Neuroscience News: Concussions Convert Brain Stabilizers Into Disruptive Forces. Quote: “When structural matrix inhibition drops, brain networks lose communication precision. Instead of conveying meaningful signals required for cognitive function, the circuits generate massive, chaotic electrical noise that directly prevents learning, memory formation, and accurate recall.” Comment: 30+ years since TBI but I include this quotation because people are becoming more violent and pay little attention to the impact of traumatic brain injury. “Dr. Subramanian emphasizes that these findings carry immediate societal relevance given the global surge in young people riding electric scooters or bicycles without helmets. The data proves that even mild, sub-clinical concussions internally trigger a progressive structural cascade capable of causing lifelong neurological deficits if left un-intercepted.”

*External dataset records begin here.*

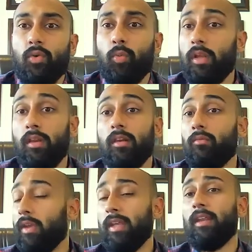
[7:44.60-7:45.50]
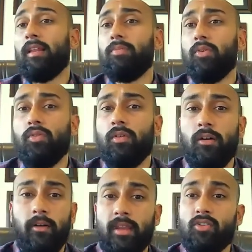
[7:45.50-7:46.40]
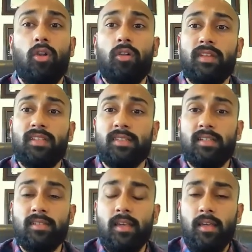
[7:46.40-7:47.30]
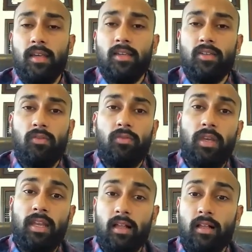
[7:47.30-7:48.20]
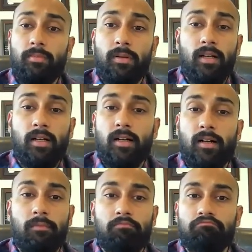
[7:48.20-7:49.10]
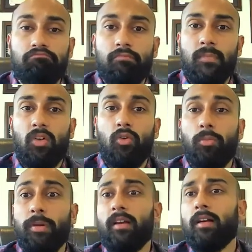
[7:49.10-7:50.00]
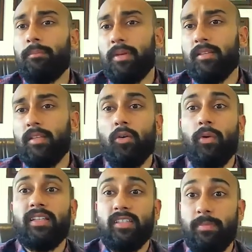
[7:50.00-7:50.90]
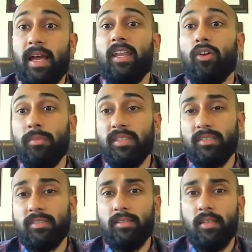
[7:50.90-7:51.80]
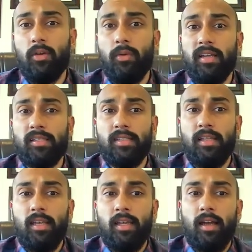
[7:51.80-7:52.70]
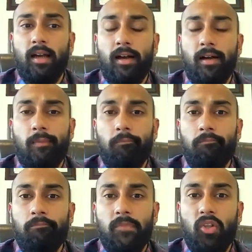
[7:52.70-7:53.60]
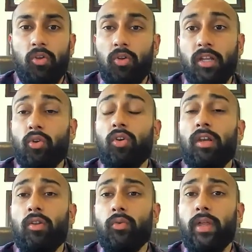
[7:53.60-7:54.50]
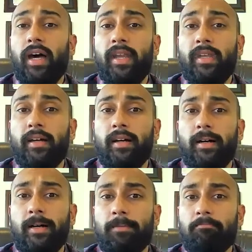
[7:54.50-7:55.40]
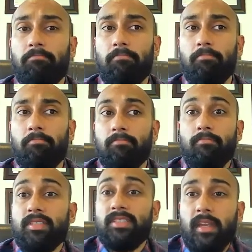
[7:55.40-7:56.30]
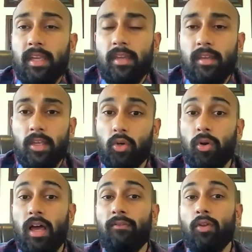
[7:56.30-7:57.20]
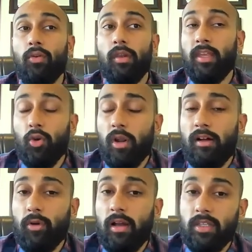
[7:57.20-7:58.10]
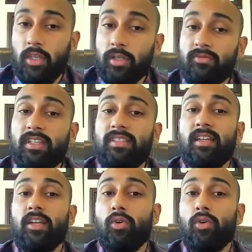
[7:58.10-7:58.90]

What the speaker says: So we can help you arrange all these things. So if you need help opening a company in the US, expanding your business in the US, you can totally do that sitting in India. You don't have to have a US visa.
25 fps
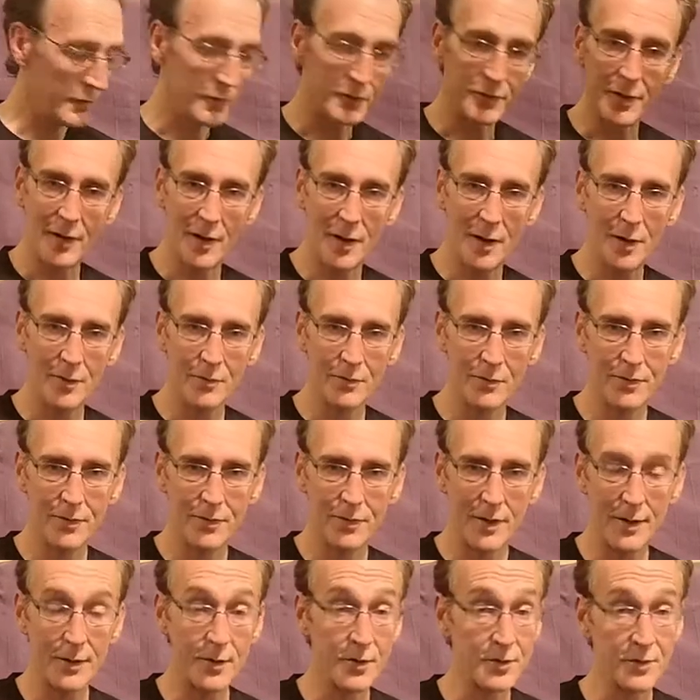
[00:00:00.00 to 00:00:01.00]
Good to
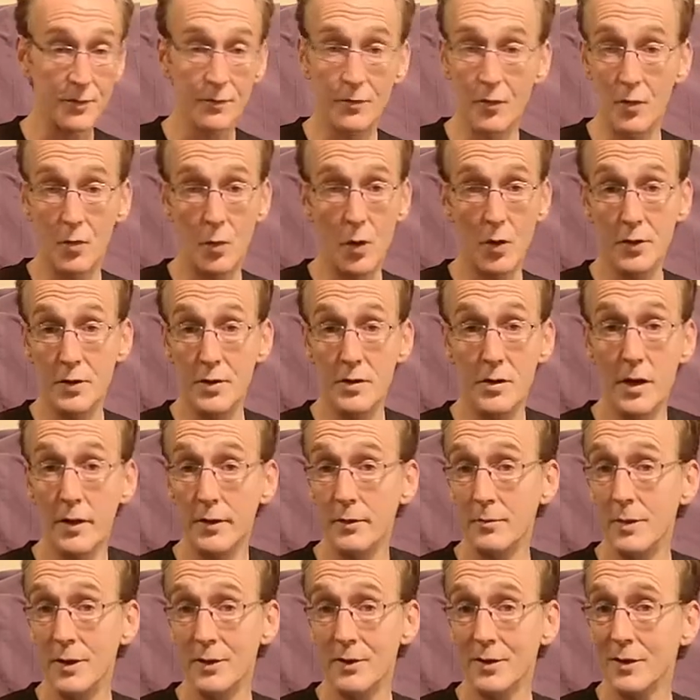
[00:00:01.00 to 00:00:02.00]
have. I used it for washing
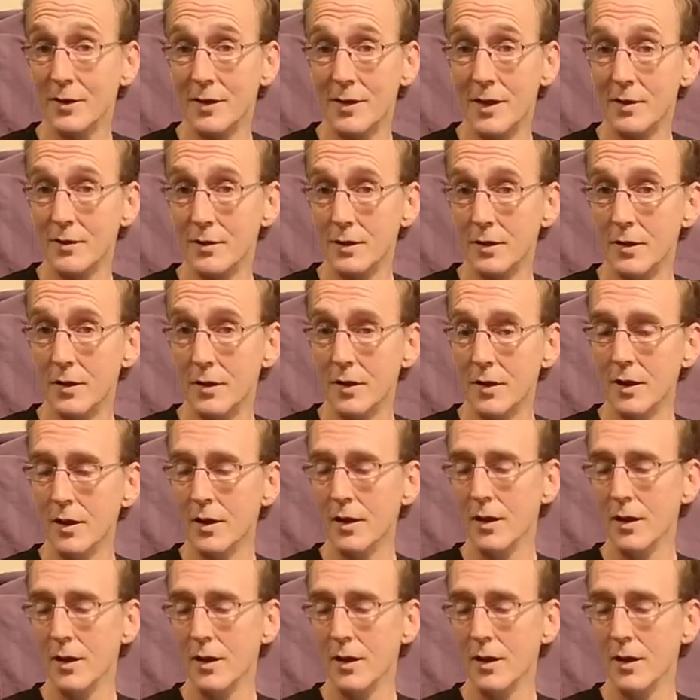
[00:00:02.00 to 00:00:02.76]
line, basically that's it.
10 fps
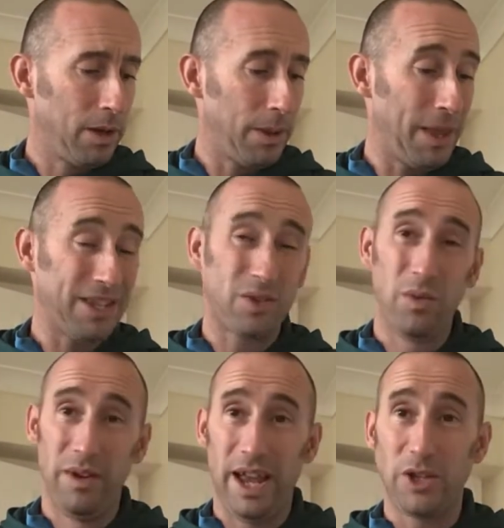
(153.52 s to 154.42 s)
and that's
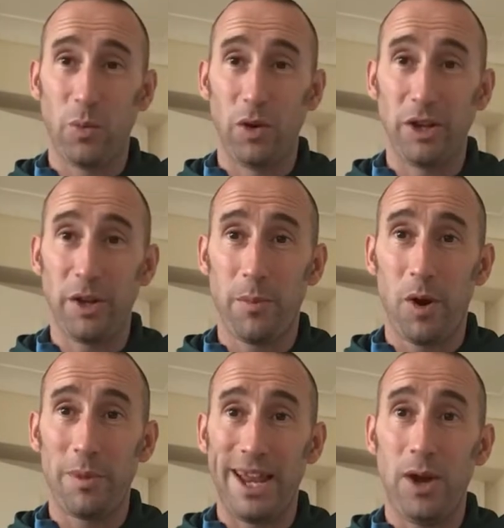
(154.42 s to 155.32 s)
what the
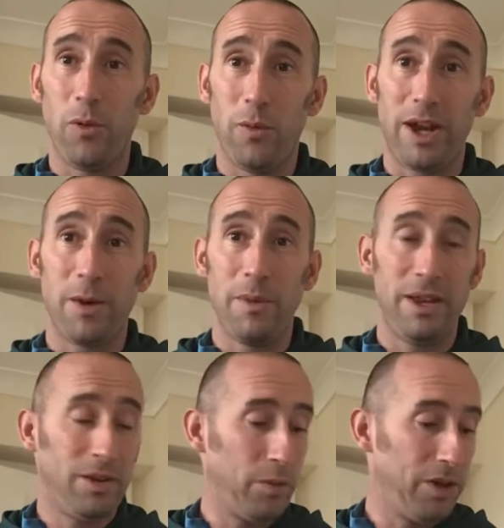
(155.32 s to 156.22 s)
Department of Health
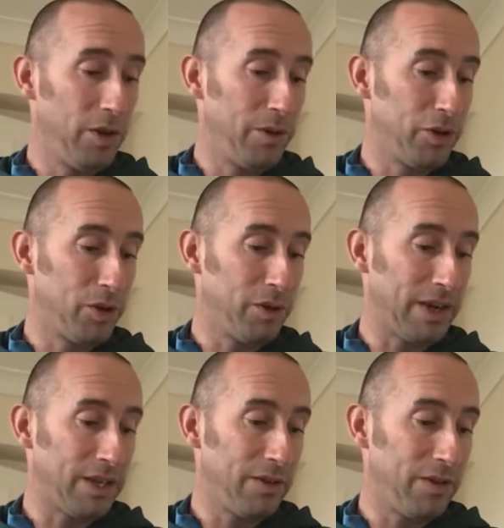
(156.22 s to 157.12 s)
recommend that we do in terms of
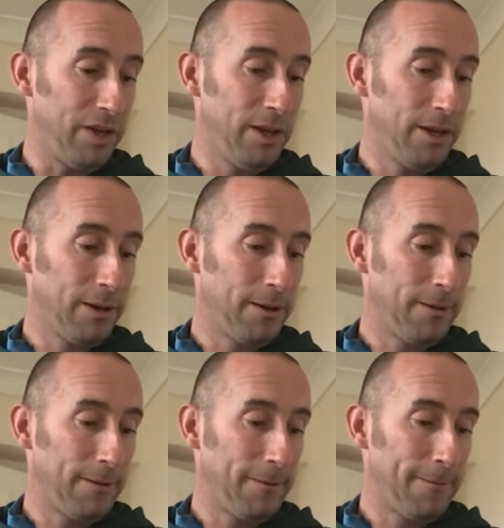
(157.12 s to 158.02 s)
activity.
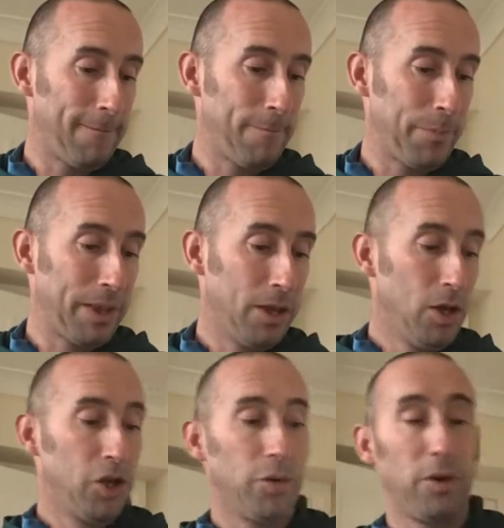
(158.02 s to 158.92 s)

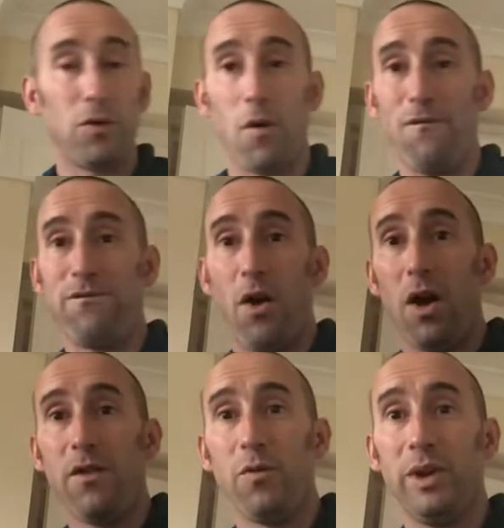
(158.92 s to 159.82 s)
So I know I've got
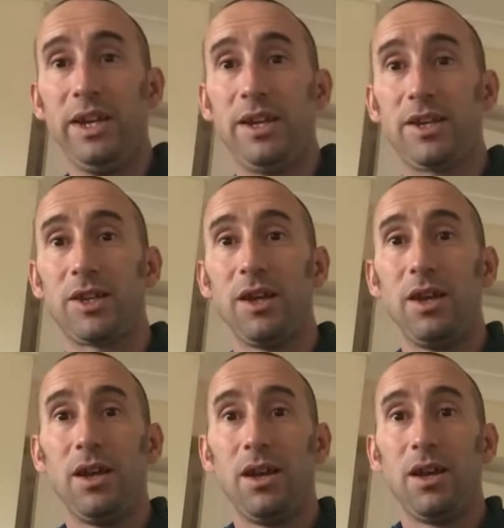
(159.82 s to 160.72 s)
5 weeks,
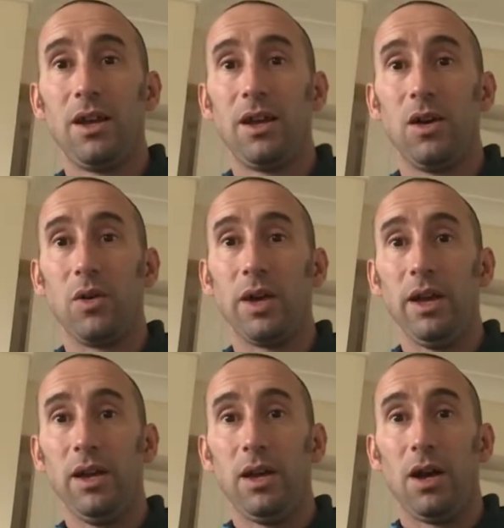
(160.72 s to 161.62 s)

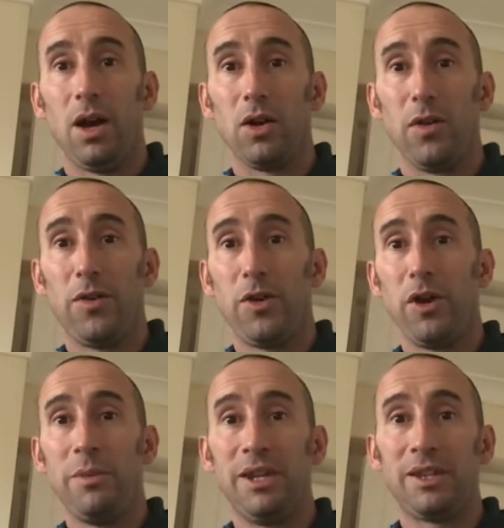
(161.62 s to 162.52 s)
okay? I've got
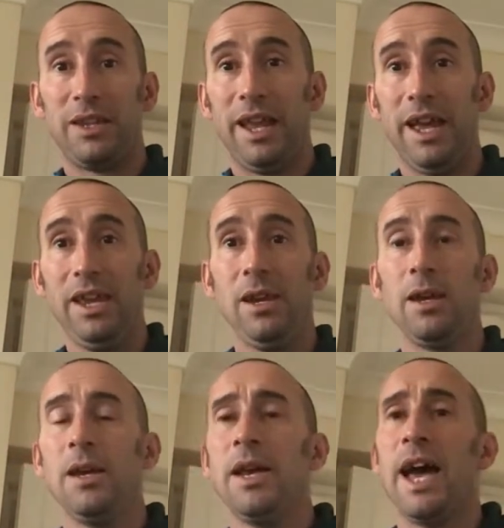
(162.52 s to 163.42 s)
30 minutes a day,
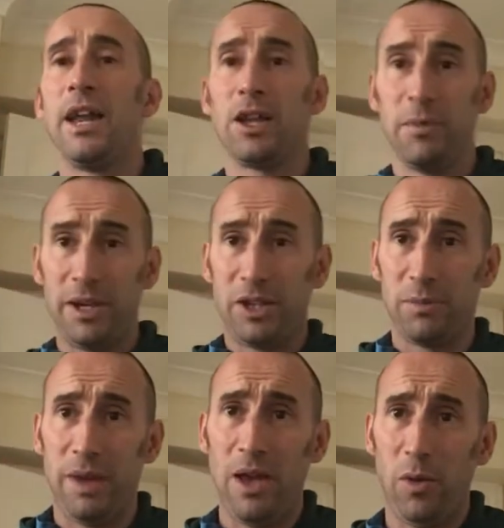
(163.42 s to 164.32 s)
and I'm going to make
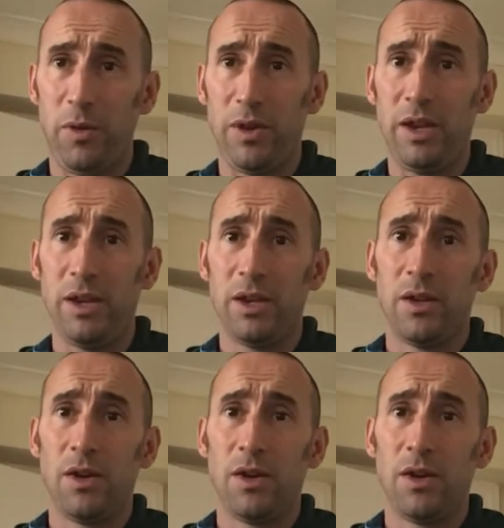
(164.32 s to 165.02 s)
some healthy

Concussions Convert Brain Stabilizers Into Disruptive Forces

FeaturedNeurologyNeuroscience

·June 12, 2026

Summary: Researchers deciphered the molecular chain reaction that converts the brain’s internal immune defenses into a destructive force following a concussion.

Utilizing both rat and mouse models of mild-to-moderate traumatic brain injury (TBI), the research team isolated a novel, highly specific pathobiological cascade: the TLR4-MMP-9 axis. Following impact, toll-like receptor 4 (TLR4) inside neurons triggers an immediate, upstream activation of the enzyme MMP-9. This structural enzyme rapidly breaks down the brain’s supportive extracellular matrix scaffolding, dropping network inhibition and causing excessive, un-coordinated neural noise.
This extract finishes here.